Obama was referring to Susan Rosenberg and her partner in crime, Linda Sue Evans, who were linked to suspects in a 1981 Brinks robbery in Nanuet in which two cops and a guard were killed. Rosenberg was ultimately imprisoned for possession of explosives, while Evans had been sentenced for her role in a planned bombing at the Capitol in 1983. Bill Clinton commuted their sentences in a wave of more than 100 pardons granted at the end of his presidency.

Obama insisted Ayers is merely someone he “knows” who has not endorsed him, adding, “The notion that somehow, as a consequence of me knowing somebody who engaged in detestable acts 40 years ago, when I was 8 years old, somehow reflects on me and my values, doesn’t make much sense.”

He noted he’s also friends with conservative GOP Sen. Tom Coburn and asked rhetorically if he needs “to apologize” for some of his colleague’s controversial comments. It was the 21st debate the Democrats have held in the 15-month primary season, and it was the toughest questioning Obama has faced.

But Clinton needed a knockout to shake up the increasingly close race before the Pennsylvania primary vote on Tuesday

Early on, Clinton rapped Obama for his controversial remarks that “bitter” working-class people “cling to guns or religion.”

“I think that is a fundamental misunderstanding of the role of religion and faith in times that are good and times that are bad,” she said.

Obama said he could see why people “would be taken aback and offended,” but insisted he was making a larger point. And he noted Clinton herself was attacked as out of touch in 1992, when she seemed to deride stay-at-home moms by saying she could have stayed home “and baked cookies.”

At the outset, Clinton – whose campaign is arguing that she’d be more electable – dodged a question about whether Obama could win the general election before finally saying he could.

“Yes, yes, yes,” she said – but added she thought she’d do better.

Clinton also gave a mea culpa for wrongly claiming she’d landed in Bosnia under sniper fire as first lady, saying, “I’m embarrassed by it.

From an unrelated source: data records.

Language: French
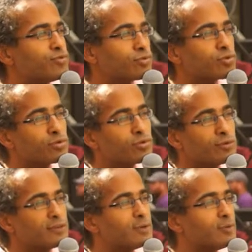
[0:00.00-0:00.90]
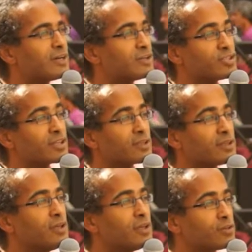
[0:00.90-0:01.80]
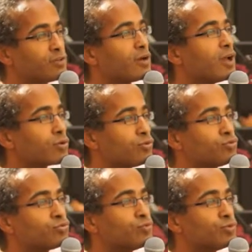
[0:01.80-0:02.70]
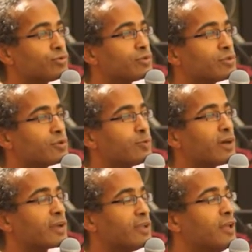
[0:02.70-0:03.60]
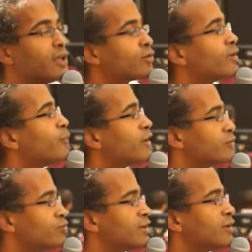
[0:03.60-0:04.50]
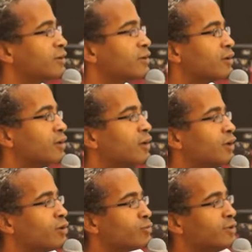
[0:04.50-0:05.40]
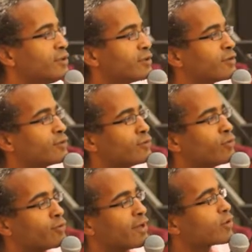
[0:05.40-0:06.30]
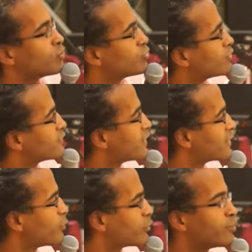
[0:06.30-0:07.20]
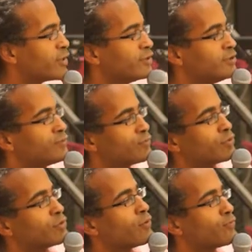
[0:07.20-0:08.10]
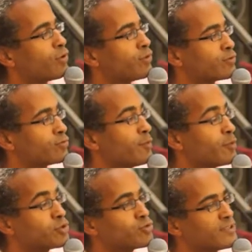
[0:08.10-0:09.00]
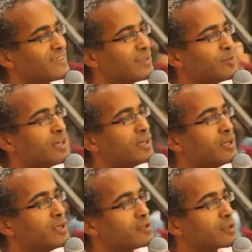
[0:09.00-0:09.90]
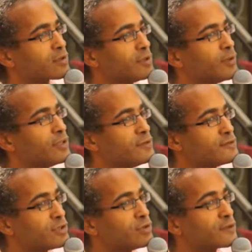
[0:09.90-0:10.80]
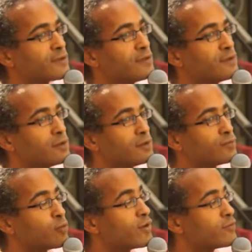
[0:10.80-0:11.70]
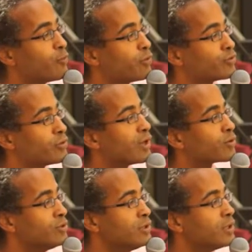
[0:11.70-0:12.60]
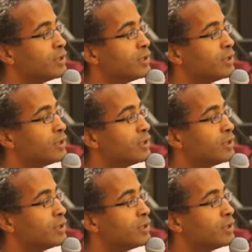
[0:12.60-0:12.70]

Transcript: sur le débat chacun dans la rue, tout le monde euh, parler. Quand on a parlé tout à l'heure, euh, oui, à cause de ça, il y a plein de manifs en France et tout ça. Ben, moi, je trouve ça très bien. C'est-à-dire que les manifs, j'adore ça. C'est, faut pas avoir peur de la rue.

I have apologized for it. I said it was a mistake.”

On the economy, Obama said he favored raising payroll taxes on people making higher incomes. He has generally been supportive of a tax on those earning $200,000 or more in addition to what they pay on their first $102,000 in earnings. Clinton said she didn’t like that idea, but Obama interjected and said Clinton had said she was open to it earlier in the campaign.

Another question was over Obama’s pastor, the Rev. Jeremiah Wright, who said the United States brought the 9/11 attacks on itself and “God damn America.” Obama said he’d disavowed the comments, and insisted it was hardly the only issue the GOP would use against a Democrat in a general election.

Meanwhile, just two hours before the debate, Obama’s campaign released his 2007 tax returns, showing that he and his wife, Michelle, raked in $4.2 million, with most of the cash coming from steep sales of his two memoirs.